## TO DO
Return every record below exactly as written, but leave out the pictures.

## AVAILABLE DATA
⁂

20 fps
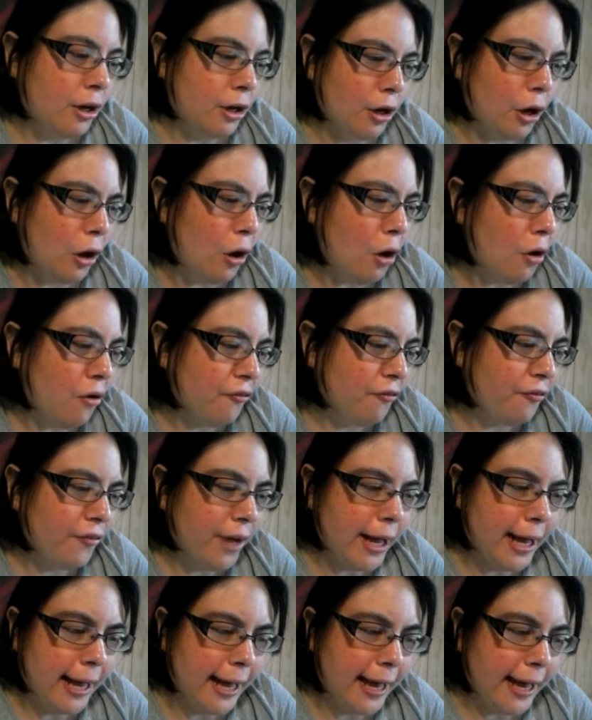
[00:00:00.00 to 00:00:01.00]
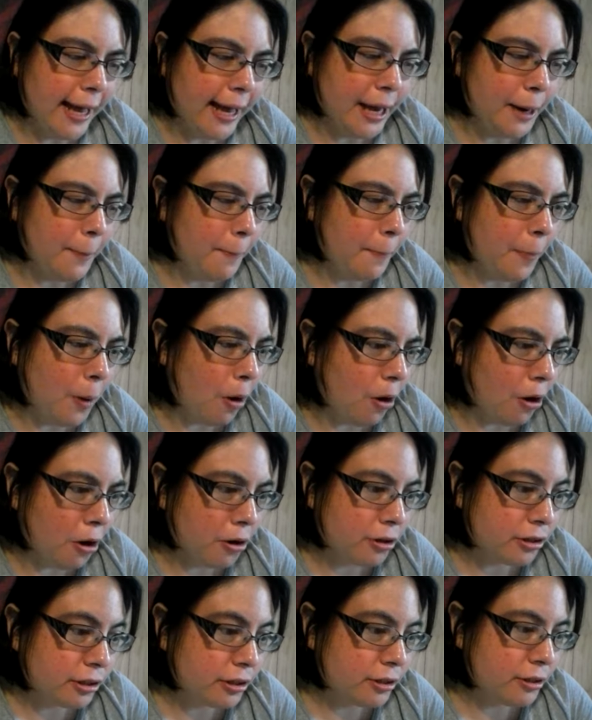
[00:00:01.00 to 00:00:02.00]
Go find a
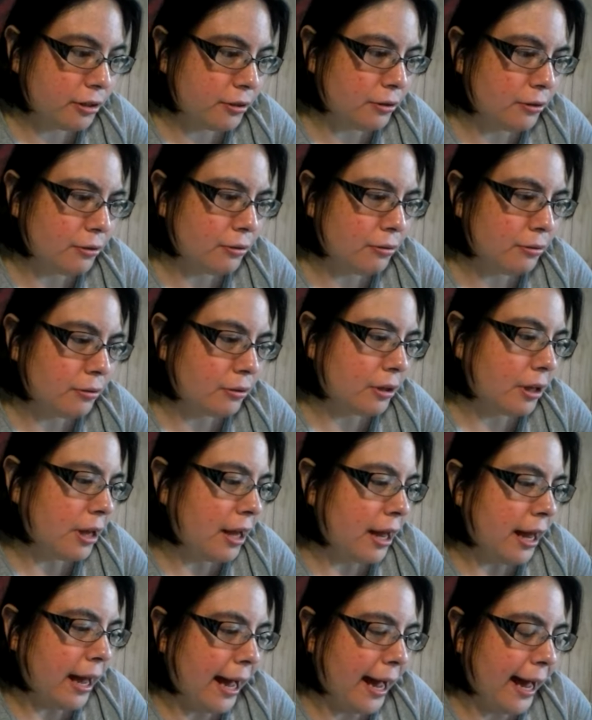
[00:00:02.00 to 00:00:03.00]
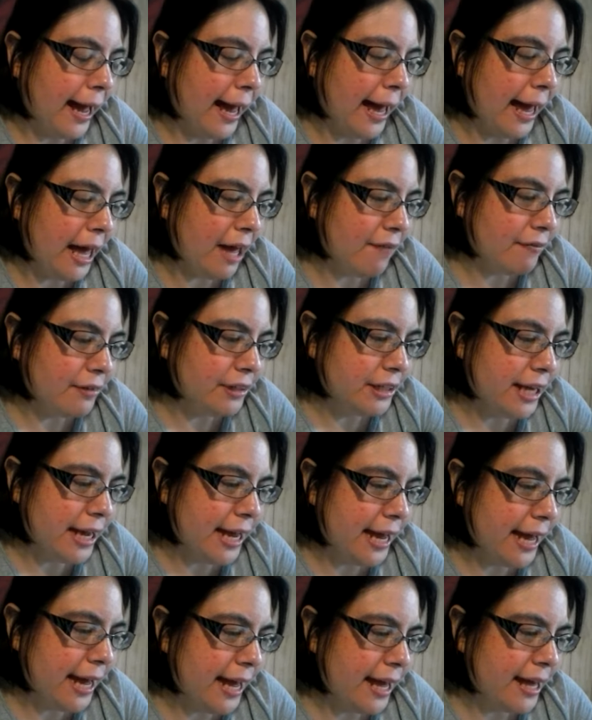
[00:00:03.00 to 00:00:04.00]
bar stool. I have a
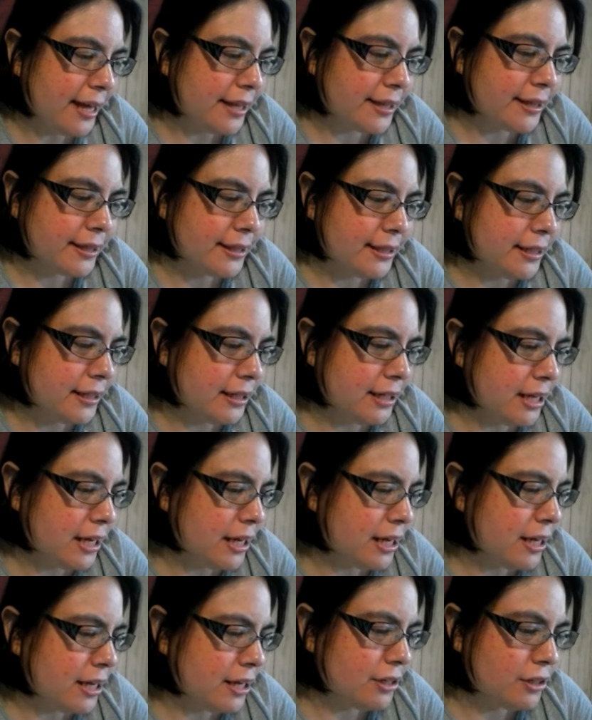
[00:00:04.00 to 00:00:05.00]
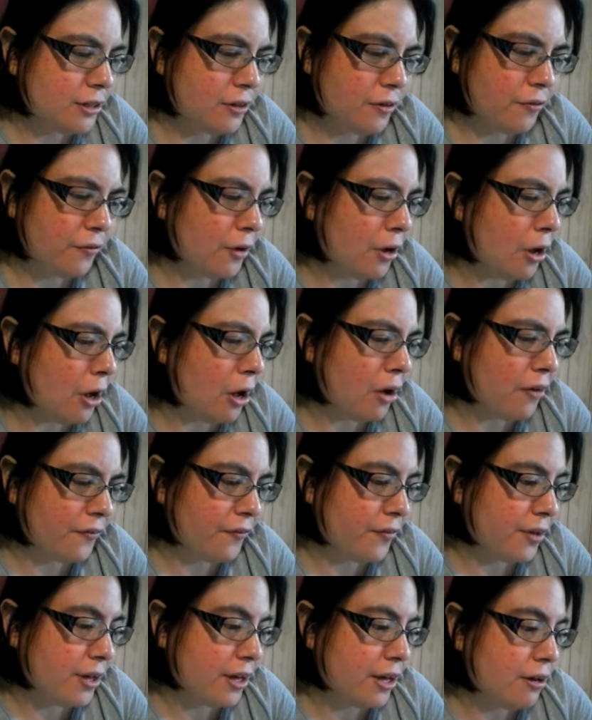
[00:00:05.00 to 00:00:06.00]
destiny to
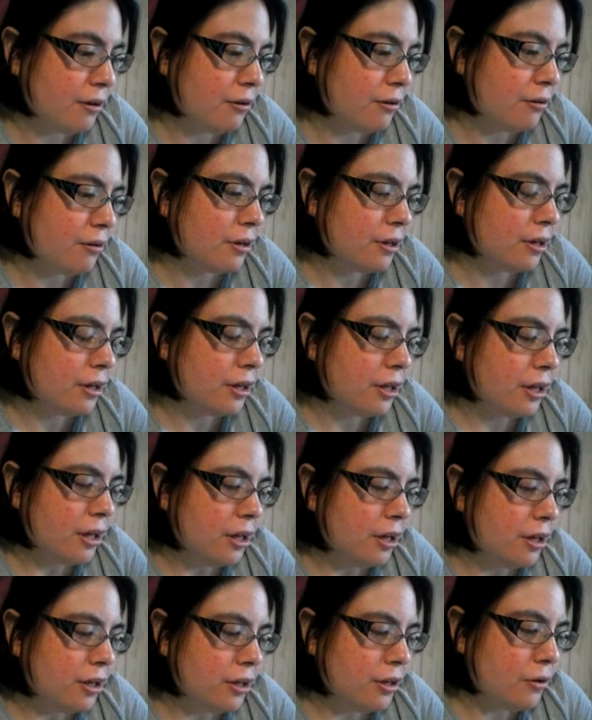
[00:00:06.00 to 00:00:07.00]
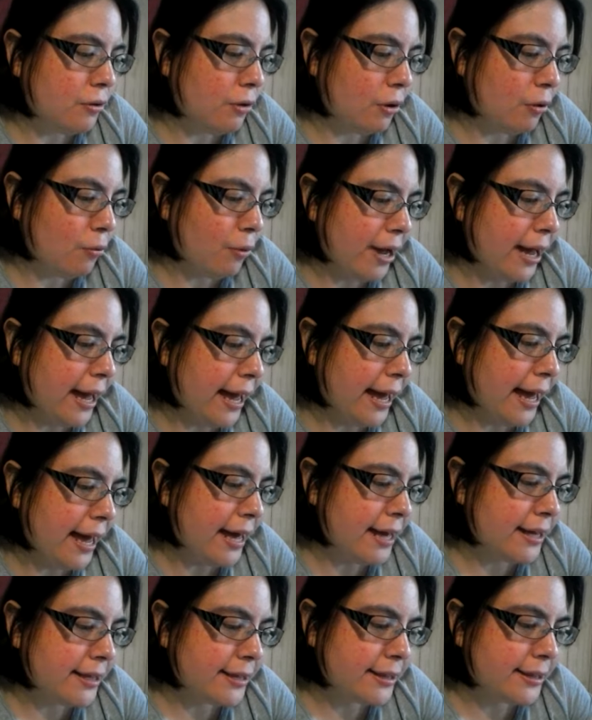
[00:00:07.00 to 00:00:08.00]
fulfill. You are
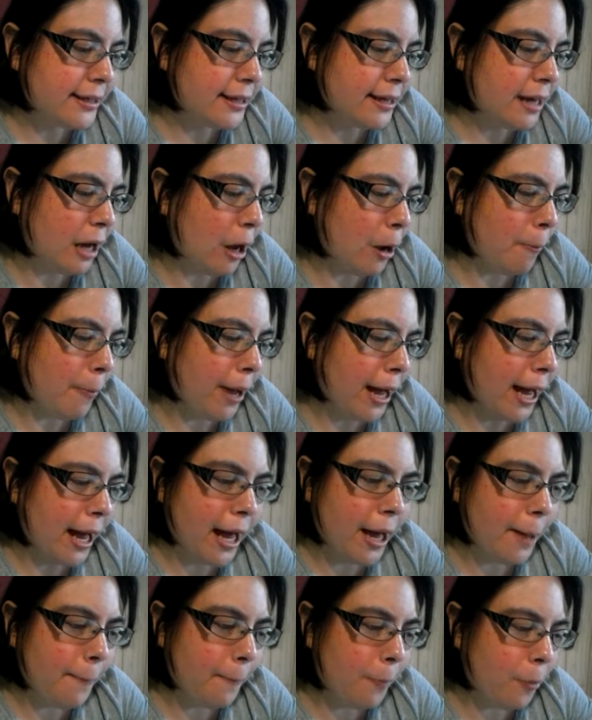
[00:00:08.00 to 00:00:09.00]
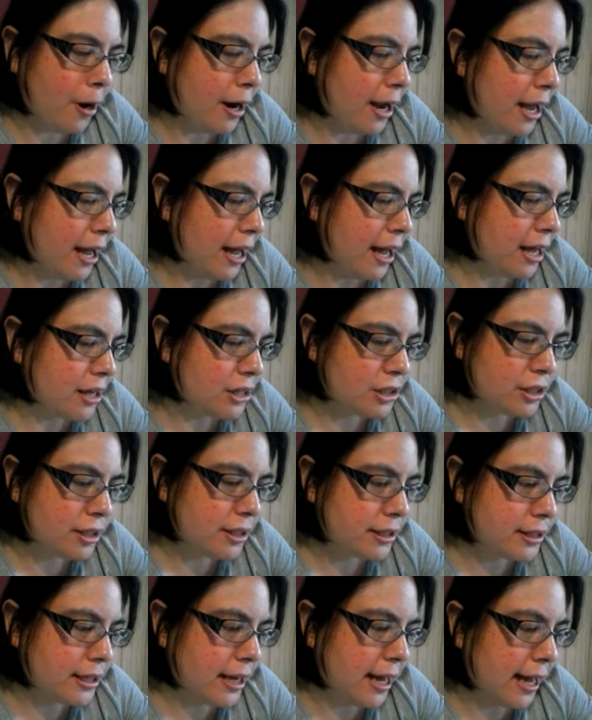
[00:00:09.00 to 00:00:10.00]
wasting all my
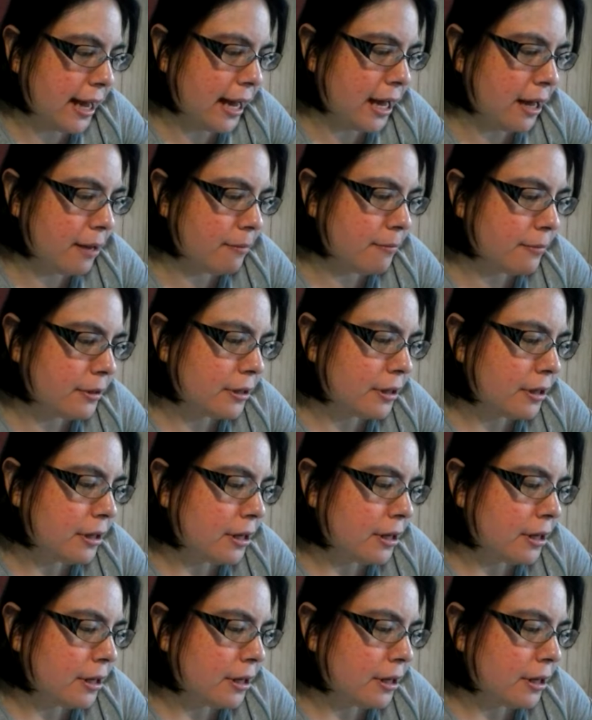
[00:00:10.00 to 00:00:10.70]
precious time.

⁂

## EXERCISE RESULT
20 fps
[00:00:00.00 to 00:00:01.00]
[00:00:01.00 to 00:00:02.00]
Go find a
[00:00:02.00 to 00:00:03.00]
[00:00:03.00 to 00:00:04.00]
bar stool. I have a
[00:00:04.00 to 00:00:05.00]
[00:00:05.00 to 00:00:06.00]
destiny to
[00:00:06.00 to 00:00:07.00]
[00:00:07.00 to 00:00:08.00]
fulfill. You are
[00:00:08.00 to 00:00:09.00]
[00:00:09.00 to 00:00:10.00]
wasting all my
[00:00:10.00 to 00:00:10.70]
precious time.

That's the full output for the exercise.